Poland has a few dozen Iraqis working for its 900 troops in the Qadisiyah and Wasit provinces. The current mission ends Dec. 31 and could be extended, but Defense Ministry spokesman Jaroslaw Rybak said the government is already discussing how to deal with the interpreters in the event of a withdrawal.

"We are aware of the problem and we are working on it," he said. "We will not leave these people alone."

Spain, which withdrew from Iraq in 2004, offered asylum to dozens of Iraqis who helped Spanish troops or diplomats, the government said.

The Foreign Ministry in Italy, which pulled out of Iraq in 2005, could not say whether it had made any similar offer.

Czech Defense Ministry spokeswoman Jan Pejsek said that country, which has 90 troops under British command in southern Iraq, had no plans to make any special arrangements for the "few translators" working for the Czechs. "This may change when we'll be pulling out," he added.

In Denmark, pressure intensified on the government to do something for the 22 interpreters working for the Danish troops after reports surfaced this spring that an Iraqi interpreter working for a Danish aid agency was abducted and killed.

In June, Defense Minister Soeren Gade said most of them would be given entry visas so that they could travel to Denmark and apply for asylum here. The asylum claims are considered likely to be approved. The remainder wanted to stay in the Middle East but will be offered financial help or jobs at Danish missions.

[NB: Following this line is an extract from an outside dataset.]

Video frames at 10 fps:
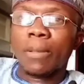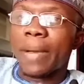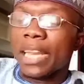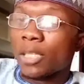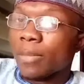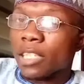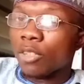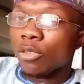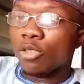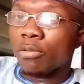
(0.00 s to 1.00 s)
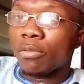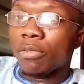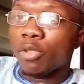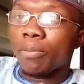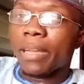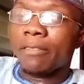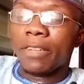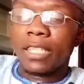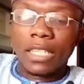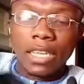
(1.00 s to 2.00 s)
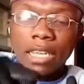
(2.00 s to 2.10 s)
The management are going to benefit,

An additional 130 Iraqis who had worked with the Danish military, Foreign Ministry or police could be considered for similar help, the government said.

Refugee groups welcomed the Danish plan, which even won the approval of the Danish People's Party, a nationalist party on whose support the center-right government depends.

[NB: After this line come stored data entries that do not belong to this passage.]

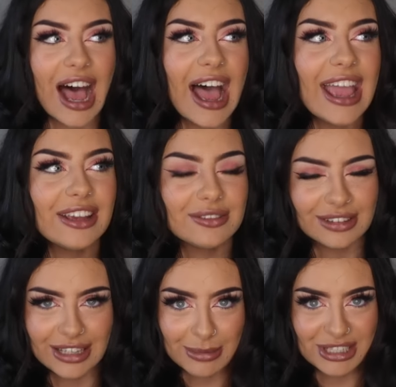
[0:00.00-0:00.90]
I,
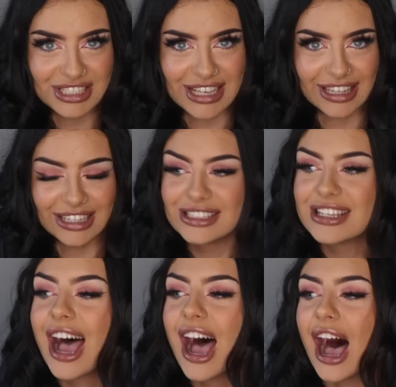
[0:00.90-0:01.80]
let me just say this,
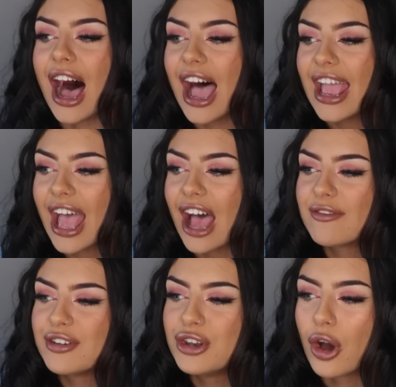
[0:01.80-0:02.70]
I
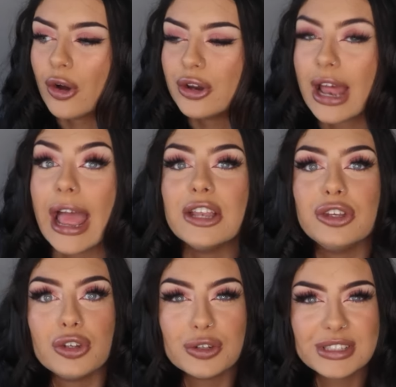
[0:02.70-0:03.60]
have known and
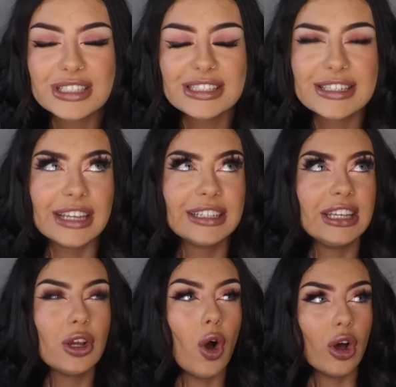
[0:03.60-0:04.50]
used this
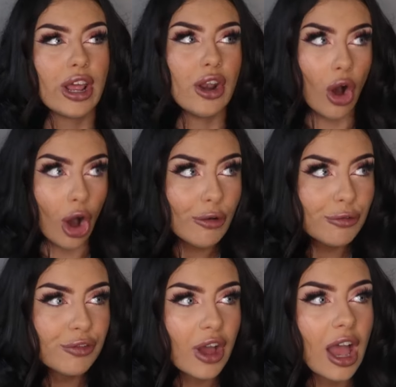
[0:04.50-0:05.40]
technique on and
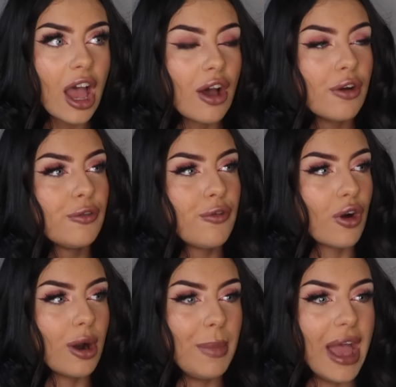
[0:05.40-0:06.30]
off
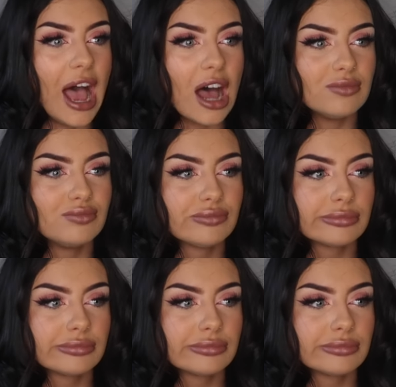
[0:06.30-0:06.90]
for about,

"We had the new reports from our intelligence that stated that these people would be executed and liquidated after the Danish troops had departed, and that was of course a threat that we could not live with, so we had to change our position," said Soeren Espersen, the party's foreign policy spokesman.

At the Army Operational Command in Karup, western Denmark, Nyholm recalled how an interpreter lent a helping hand during an ambush on Dec. 28 in northern Basra.

"One of my machine gunners ran out of ammo," Nyholm said. "He was looking down his armored personnel carrier for more ammo, but the interpreter had already prepared it for him."

He added, laughing: "That was not expected, but he was maybe also fighting for his life."

Too bad the reporters saved the most telling anecdote for the end.